Technically I guess were supposed to use only the sounds provided…oops.
Anyway, this gave me a great chance to work on something I’ve been thinking about for a long time - using the tonal information “hidden” in soundscape recordings to create a tonal framework.
I took each provided sample and listened closely for the tonal hidden content, trying to match the background sound to a pitch. Sometimes I used Ableton’s Spectrum plug-in, but often I used my ear.
From there, I tried to make an Ableton instrumented that would “play” these soundscape recordings from a MIDI keyboard. At first I tried to use “zones” in the Sampler plug-in, but halfway through I realized it would be faster to use an Instrument Rack, filtering the notes to trigger a given sample using the Notes plug-in.

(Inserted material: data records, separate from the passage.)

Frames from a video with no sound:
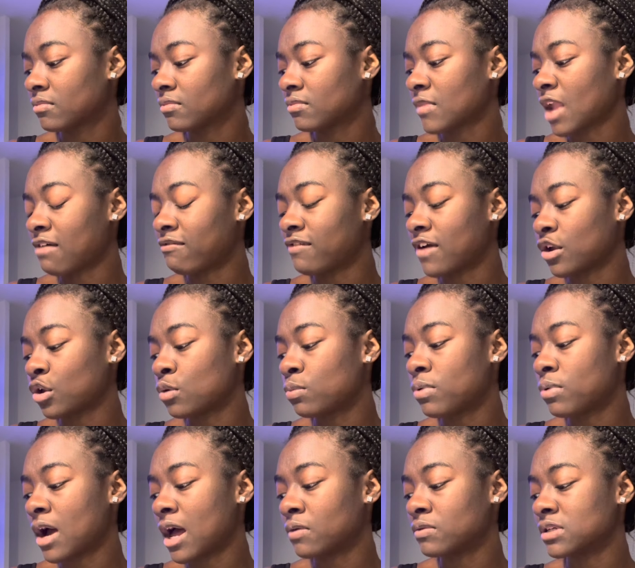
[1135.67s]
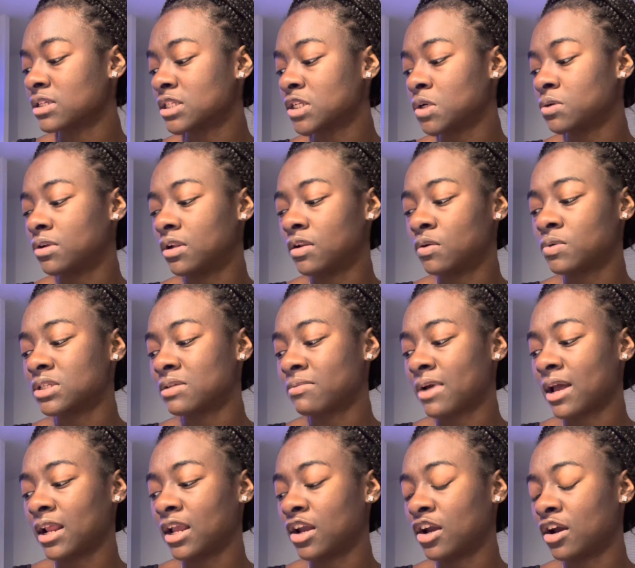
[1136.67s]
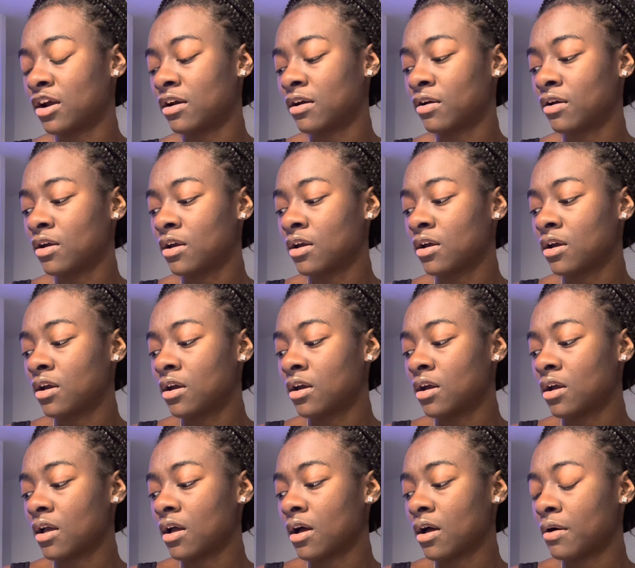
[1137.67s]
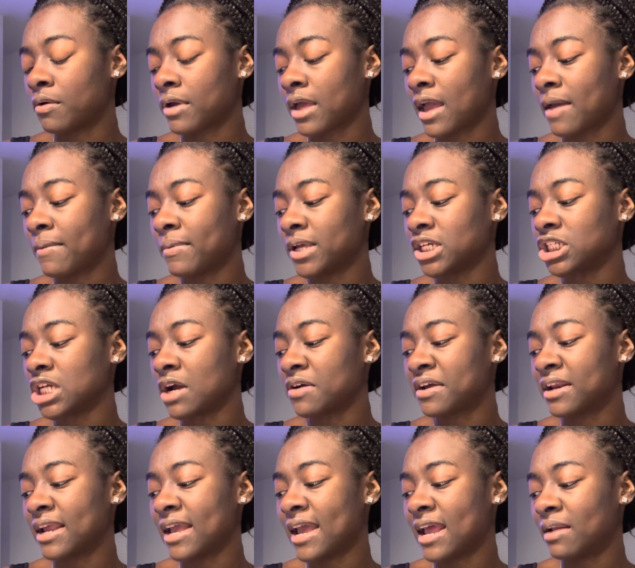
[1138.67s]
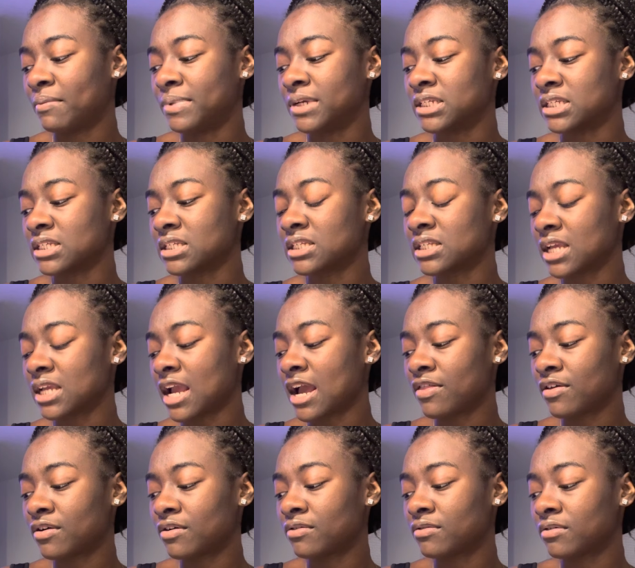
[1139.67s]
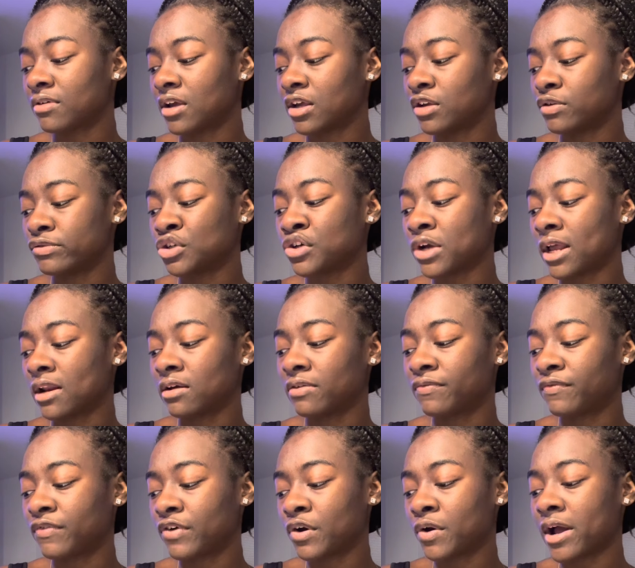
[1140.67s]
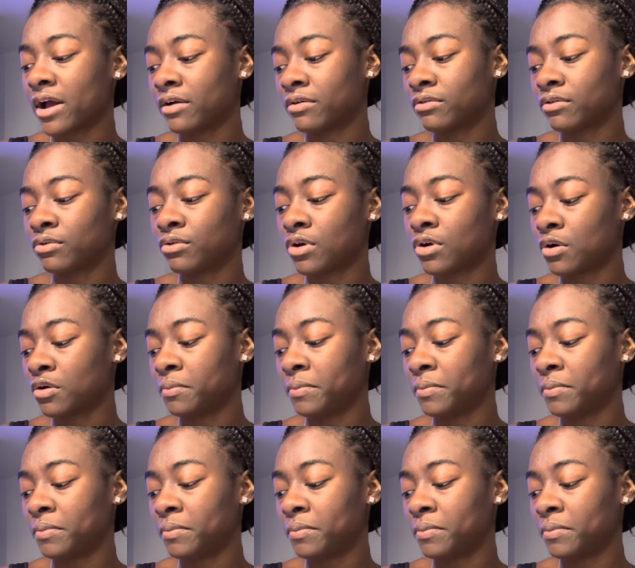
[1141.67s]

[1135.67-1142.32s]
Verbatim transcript: i feel like you probably was still dealing with somebody here okay because y'all could have had a business together and you was trying to figure out you know the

This worked well, even if it was a little hard on my processor.
I wrote a simple theme that felt satisfying and made use of the “subliminal” tonal content of the samples. Then I improvised, intending to find ideas that worked and rewriting them into a piece, but I ended up just keeping the improvisation fairly intact. The only modifications I made were transposing certain sections to match the pitch contour of the theme, editing out it out some of the “junk notes” I played, and fixing some bad timing (gotta love working with MIDI!)
The keyboard sound is from a processed version of my upright piano and the Rhodes is from a Live Pack by Leonard Charles, which is amazing quality and everyone should get it.